• Work order:
Return only the lines of the data below from the line with "[0:00.00-0:00.20]" up to and including the line with "Word for word: degli", exactly as written, with the pictures omitted.

Collected data:
━━━
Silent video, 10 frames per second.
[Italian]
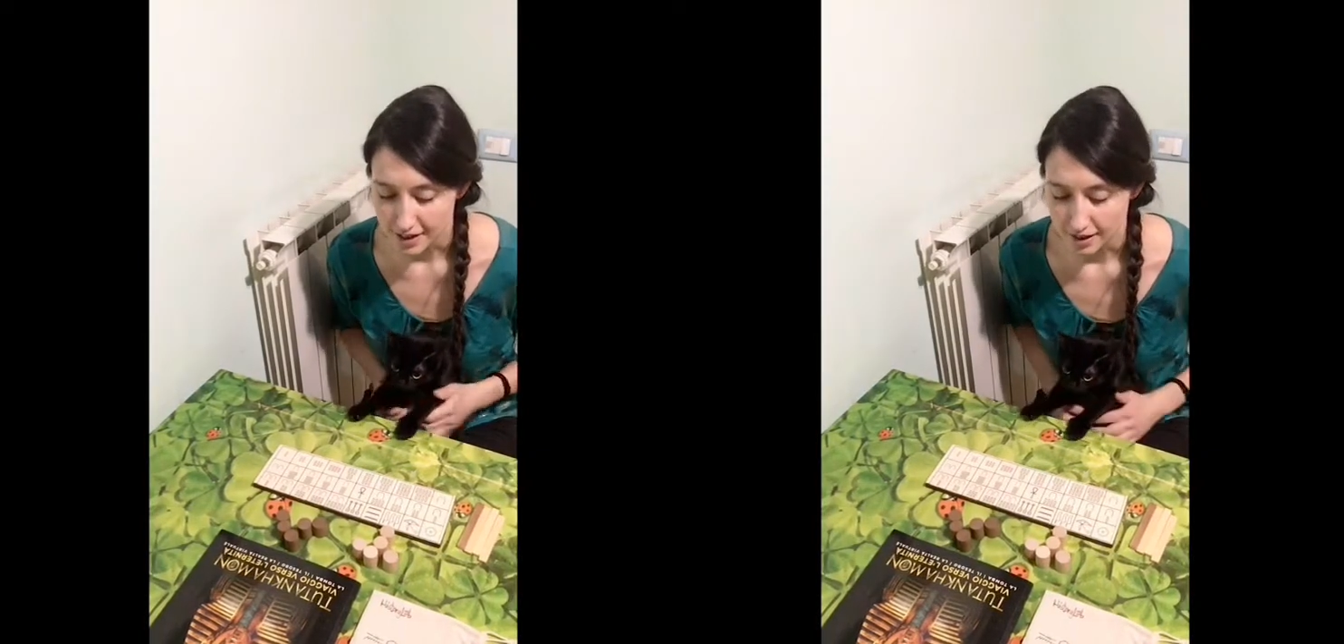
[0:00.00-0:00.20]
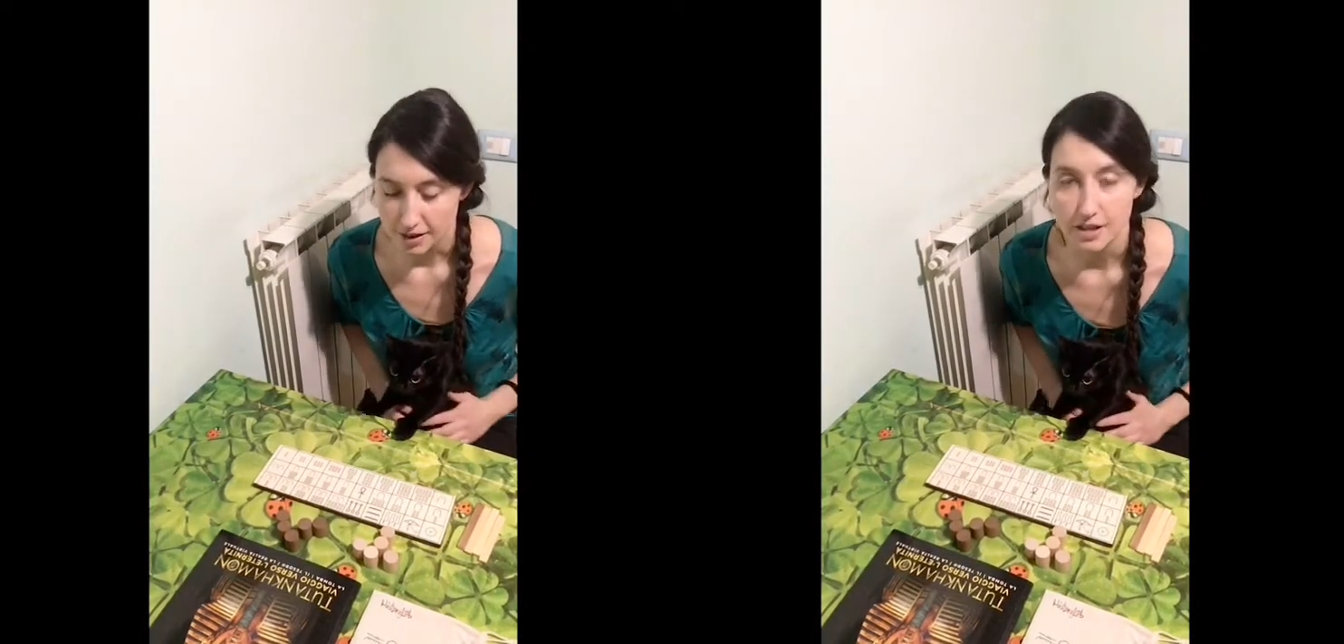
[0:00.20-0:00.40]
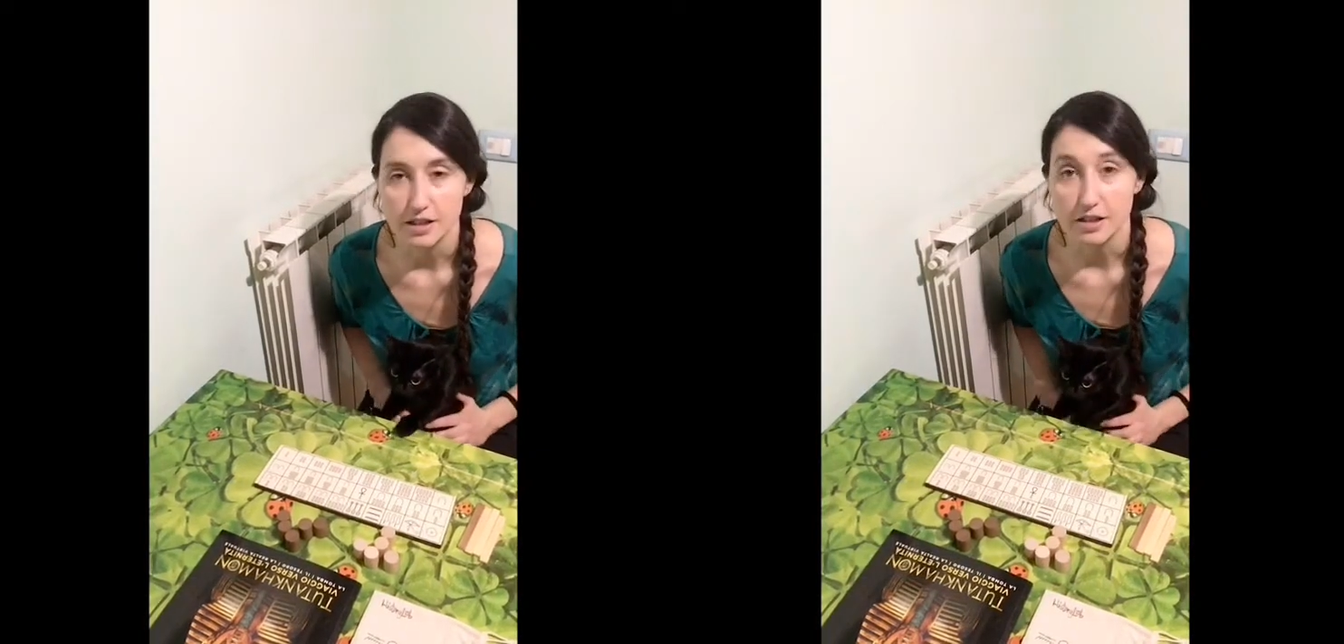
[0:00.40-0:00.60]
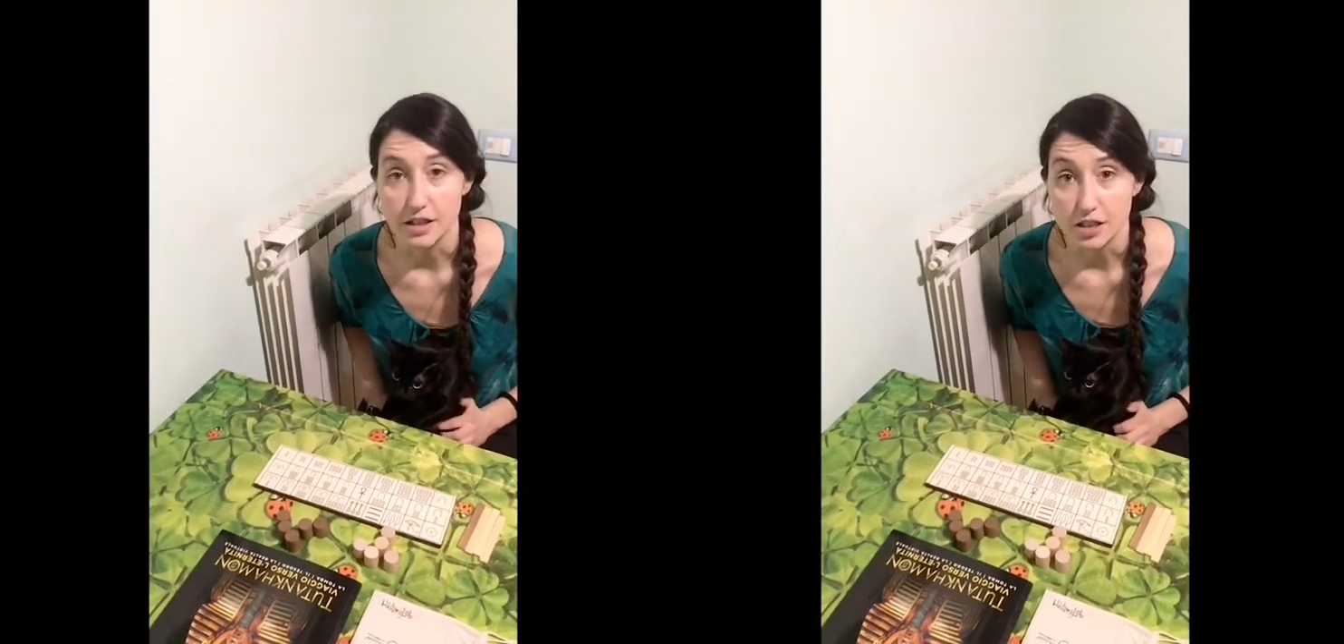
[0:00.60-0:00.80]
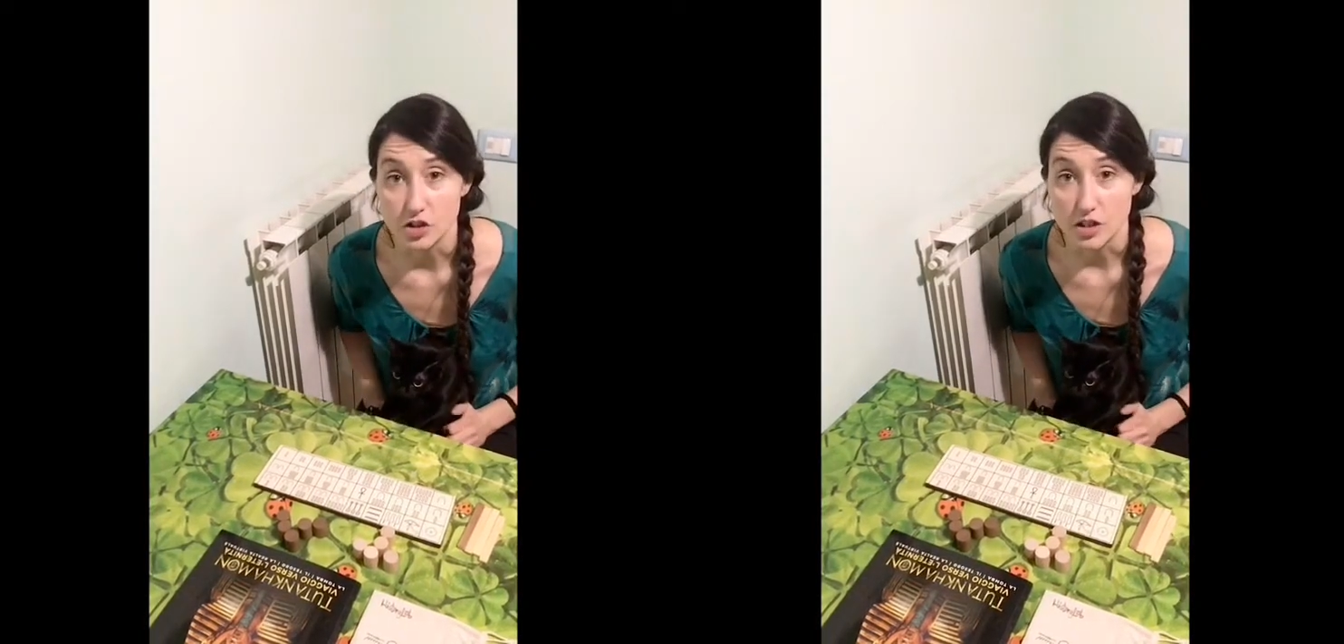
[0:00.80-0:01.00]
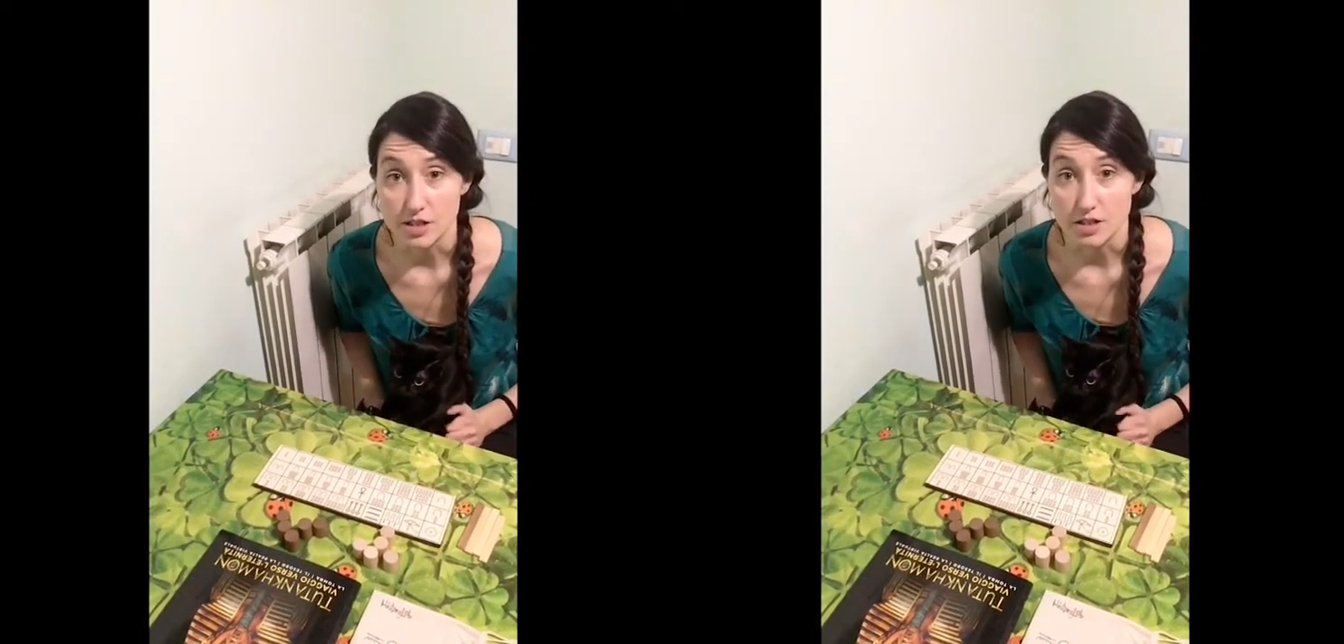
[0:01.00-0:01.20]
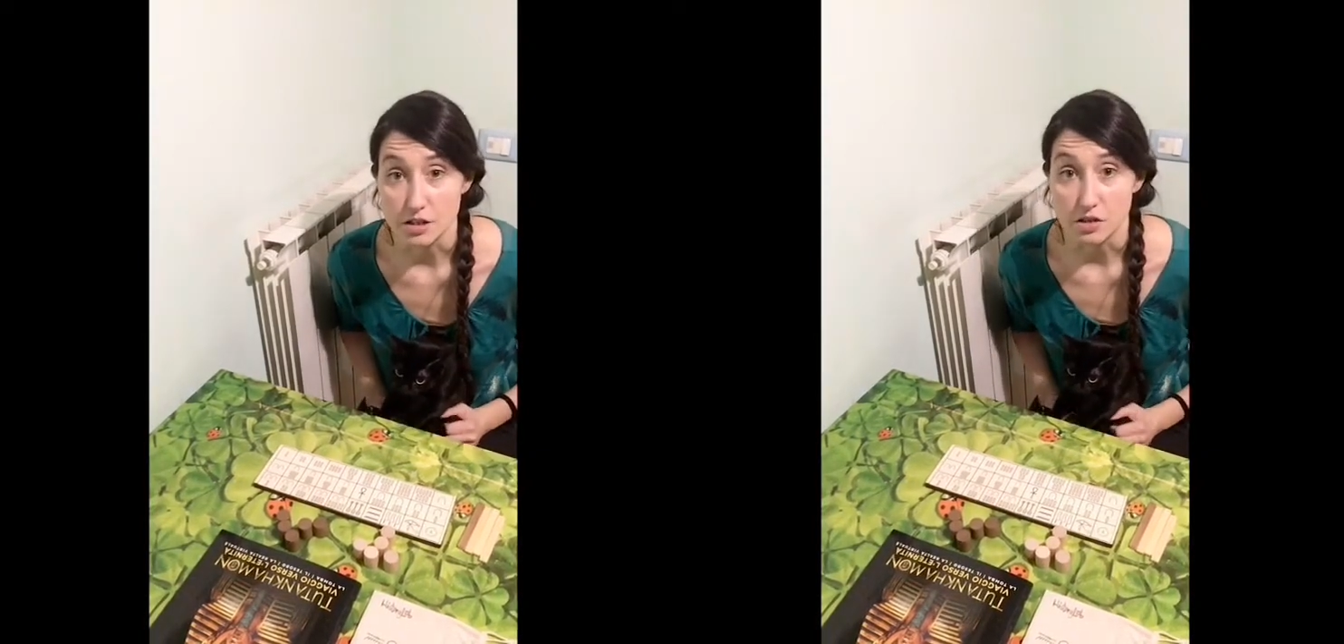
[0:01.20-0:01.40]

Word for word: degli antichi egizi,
━━━
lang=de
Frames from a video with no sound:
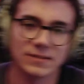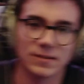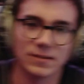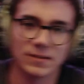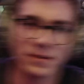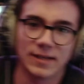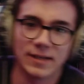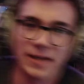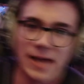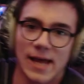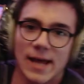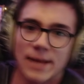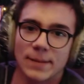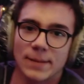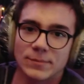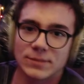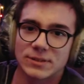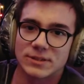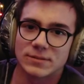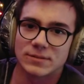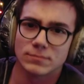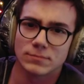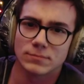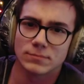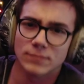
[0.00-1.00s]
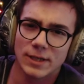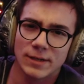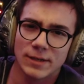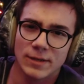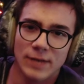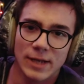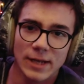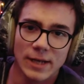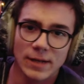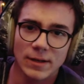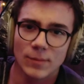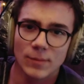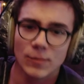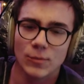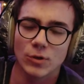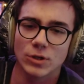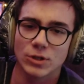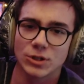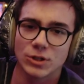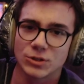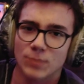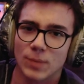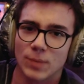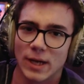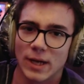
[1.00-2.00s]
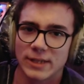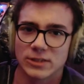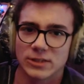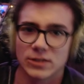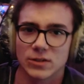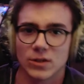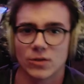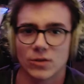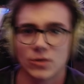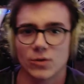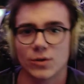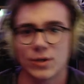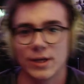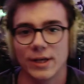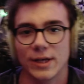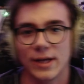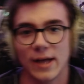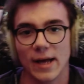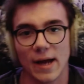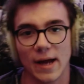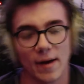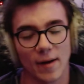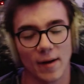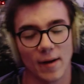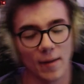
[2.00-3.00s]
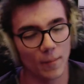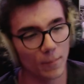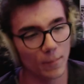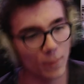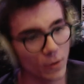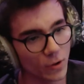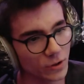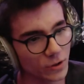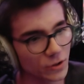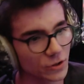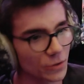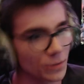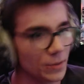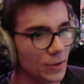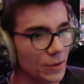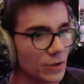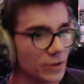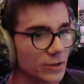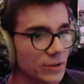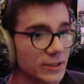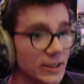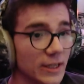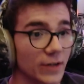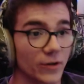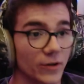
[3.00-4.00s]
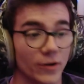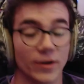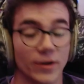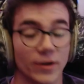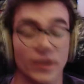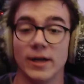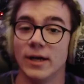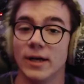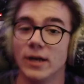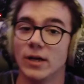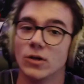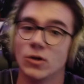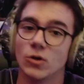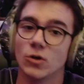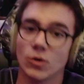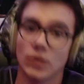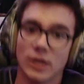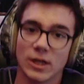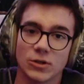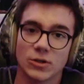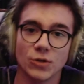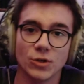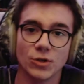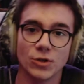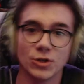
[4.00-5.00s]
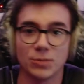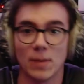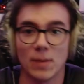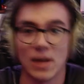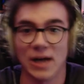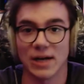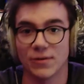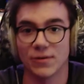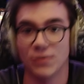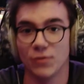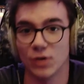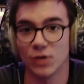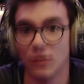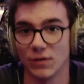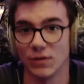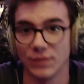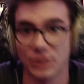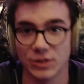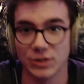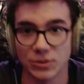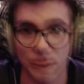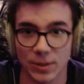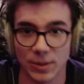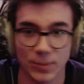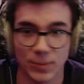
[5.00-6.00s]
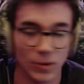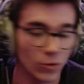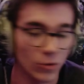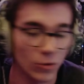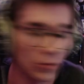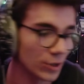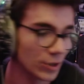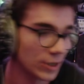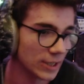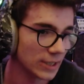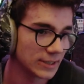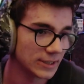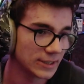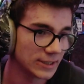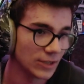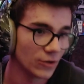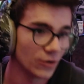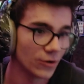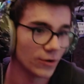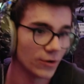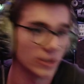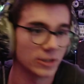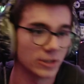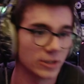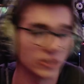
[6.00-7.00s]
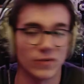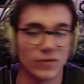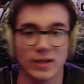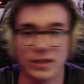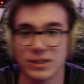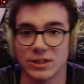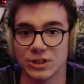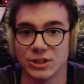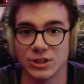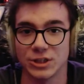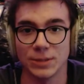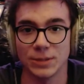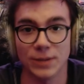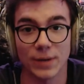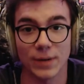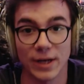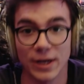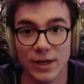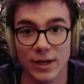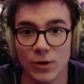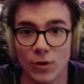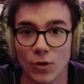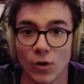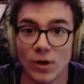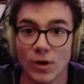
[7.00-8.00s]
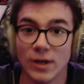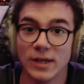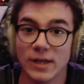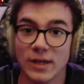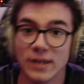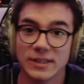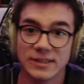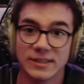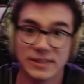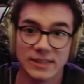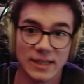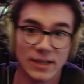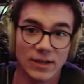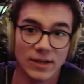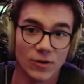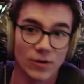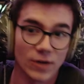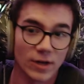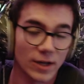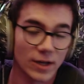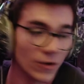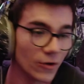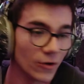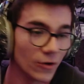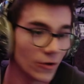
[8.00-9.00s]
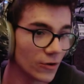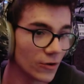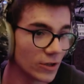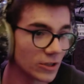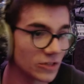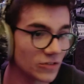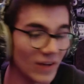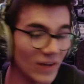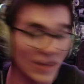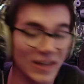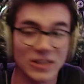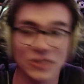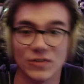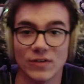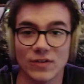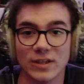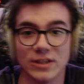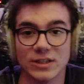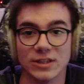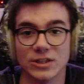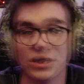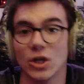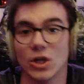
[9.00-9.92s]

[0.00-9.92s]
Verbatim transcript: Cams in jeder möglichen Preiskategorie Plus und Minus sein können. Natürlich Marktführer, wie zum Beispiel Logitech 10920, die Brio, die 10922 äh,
━━━
• Result of the exercise:
[0:00.00-0:00.20]
[0:00.20-0:00.40]
[0:00.40-0:00.60]
[0:00.60-0:00.80]
[0:00.80-0:01.00]
[0:01.00-0:01.20]
[0:01.20-0:01.40]

Word for word: degli antichi egizi,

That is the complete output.